Bagian ini aku baru bisa mengangguk-anggukan kepala lagi mengagumi daya upaya wanita bernama Soraya Pasha. Dia bahkan berhasil membuat brand tas sendiri. Aku suka pada tipe wanita mandiri yang tidak manja terus merengek minta uang pada suami.

Tidak perlu berkarier hebat pada suatu perusahaan atau instansi. Cukup mengelola usaha sendiri saja, sembari mengurus rumah tangga, kupikir akan memberi kehidupan yang lebih bermakna.

Bukankah kodrat perempuan itu sejatinya terumuskan melekat pada tubuhnya. Merujuk pada keniscayaan reproduksi biologisnya. Yang mana dia akan mengandung anak, melahirkan hingga menyusui. Semua itu memberikan ruang gerak yang terbatas tidak sebebas kaum adam. Sehingga ranah yang tepat adalah tidak boleh terlalu jauh dari rumah.

Bagaimanapun perempuan itu dapat dikatakan pilar dari sebuah rumah tangga. Kokoh tidaknya sebuah rumah tergantung pada peran wanita sebagai istri dan ibu bagi anak-anaknya.

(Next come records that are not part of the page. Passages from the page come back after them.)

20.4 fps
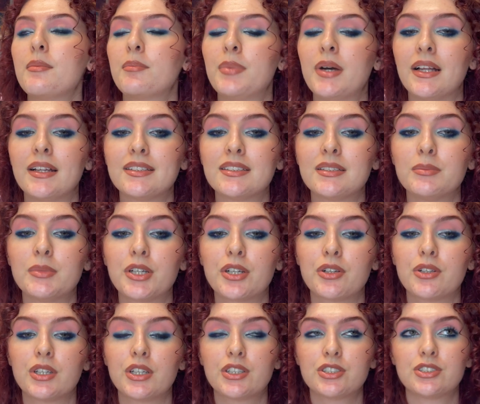palettes in my
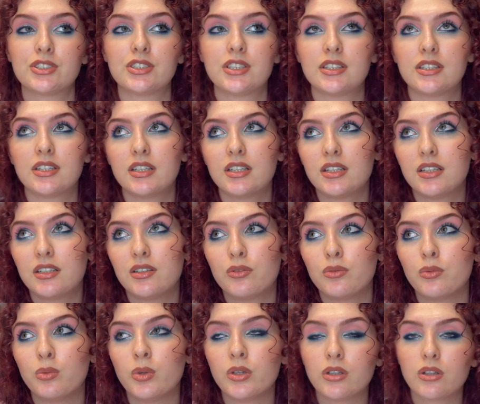collection that
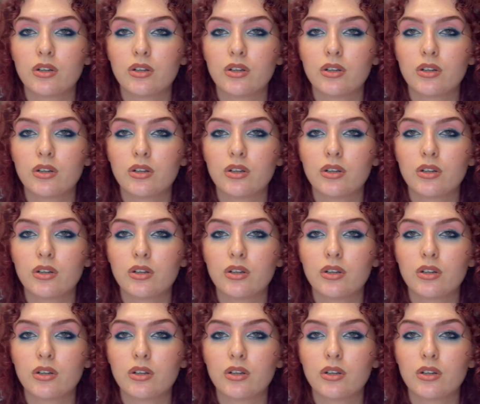will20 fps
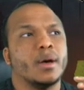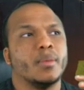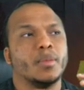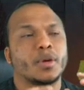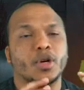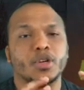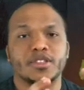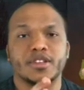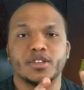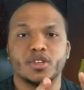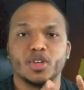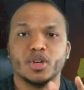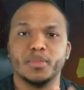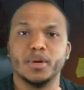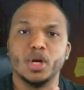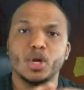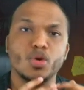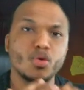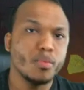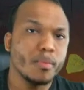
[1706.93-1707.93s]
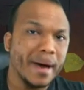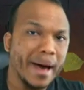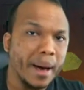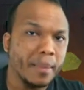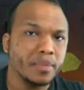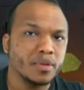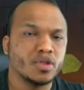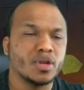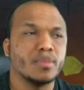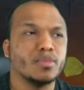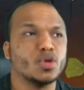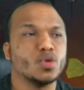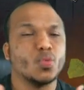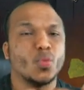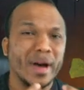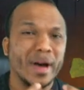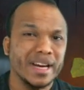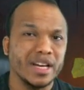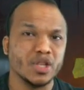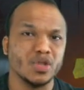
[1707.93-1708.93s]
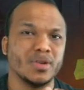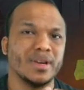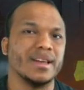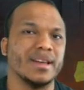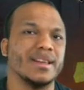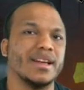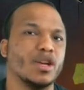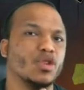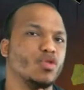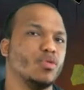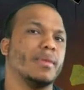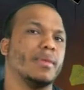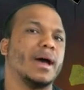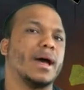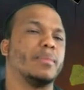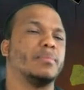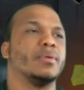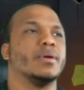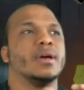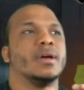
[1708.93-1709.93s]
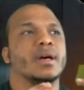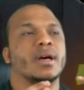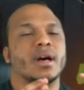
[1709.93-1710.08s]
because there's going to be a new map, so I'm just waiting to get that new map,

Walaupun, tidak kupungkiri. Aku tetap merasa kagum dengan wanita yang memiliki karier tinggi di suatu perusahaan atau instansi dan kehidupan rumah tangganya aman Sejahtera.

"Yah, tapi mau gimana lagi. Istri kedua itu selalu dianggap pengganggu." desahan berat terdengar dari mulut mamanya Alde. "Oh ya, sama seperti sebelumnya. Kali ini saya sama sekali tidak bisa mencegah saat Alde nekat mendatangi keluarga suami demi mengambil mobil dan juga katanya tas kamu ya?"

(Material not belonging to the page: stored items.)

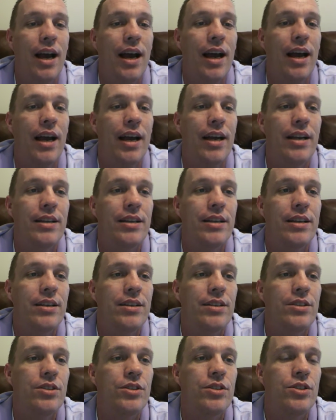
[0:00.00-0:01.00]

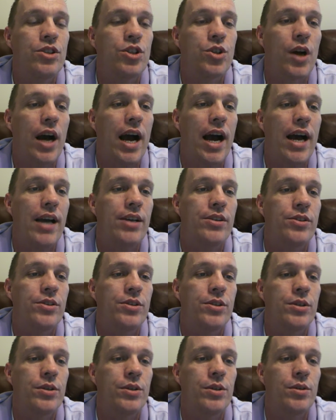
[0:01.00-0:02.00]
and tries
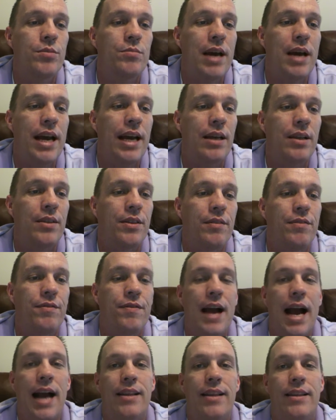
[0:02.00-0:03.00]
to make the
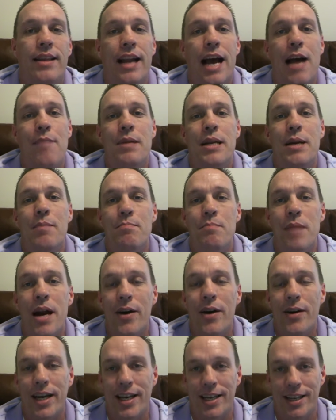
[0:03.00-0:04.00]
fact that I'm an
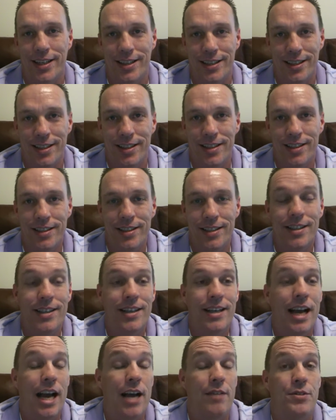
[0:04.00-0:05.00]
American
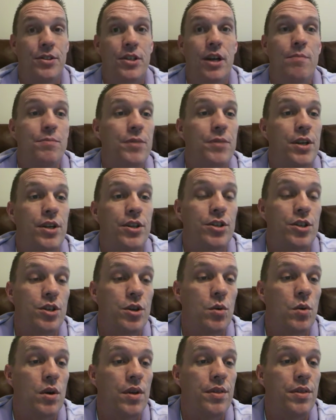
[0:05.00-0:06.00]
have something to
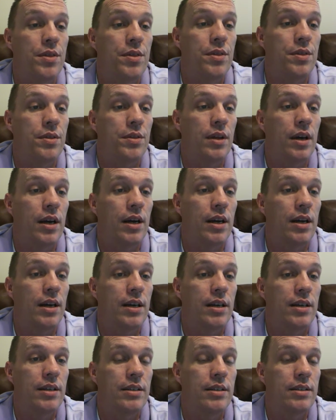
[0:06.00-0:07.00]
do with
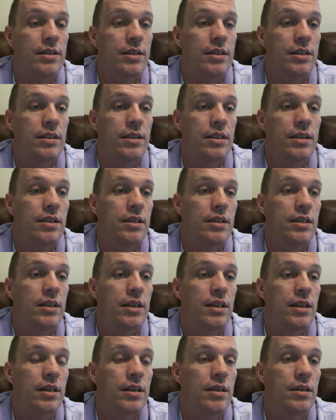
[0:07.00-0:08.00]
uh,
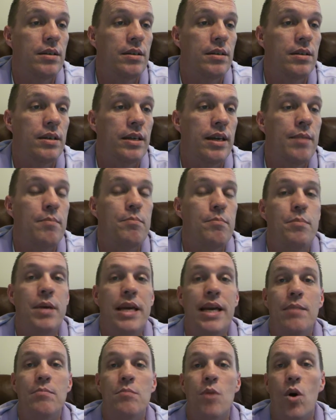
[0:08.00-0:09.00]
him
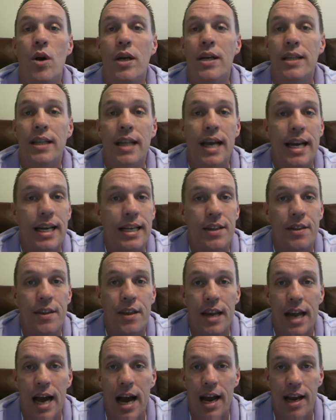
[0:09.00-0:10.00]
being more enlightened
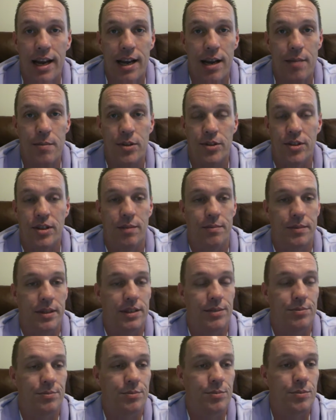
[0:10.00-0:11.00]
than I am or
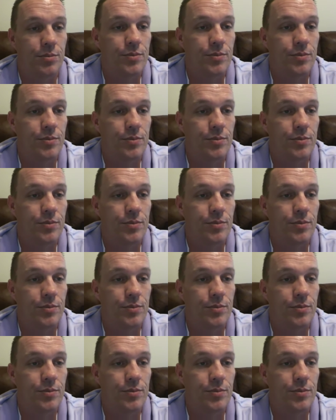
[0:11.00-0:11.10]
something.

"Ee—iya." sahutku sedikit tergeragap.

"Sebenarnya kalau cuma mau ambil mobil hadiah dari papanya itu, saya pasti akan melarangnya dengan keras. Berhubung ada hal lain yang juga harus diselamatkan, yah, mau gimana lagi." lanjut mamanya Alde dengan pandangan mengambang ke arah pintu keluar.

Aku menahan napas merasa bersalah.

"Semoga kali ini dia kembali dalam keadaan baik-baik saja, tidak babak belur atau hampir mati seperti sebelummya." Seutas senyum mengarah padaku dengan isyarat yang mengatakan bahwa kepergian Alde kali ini tersebab diriku.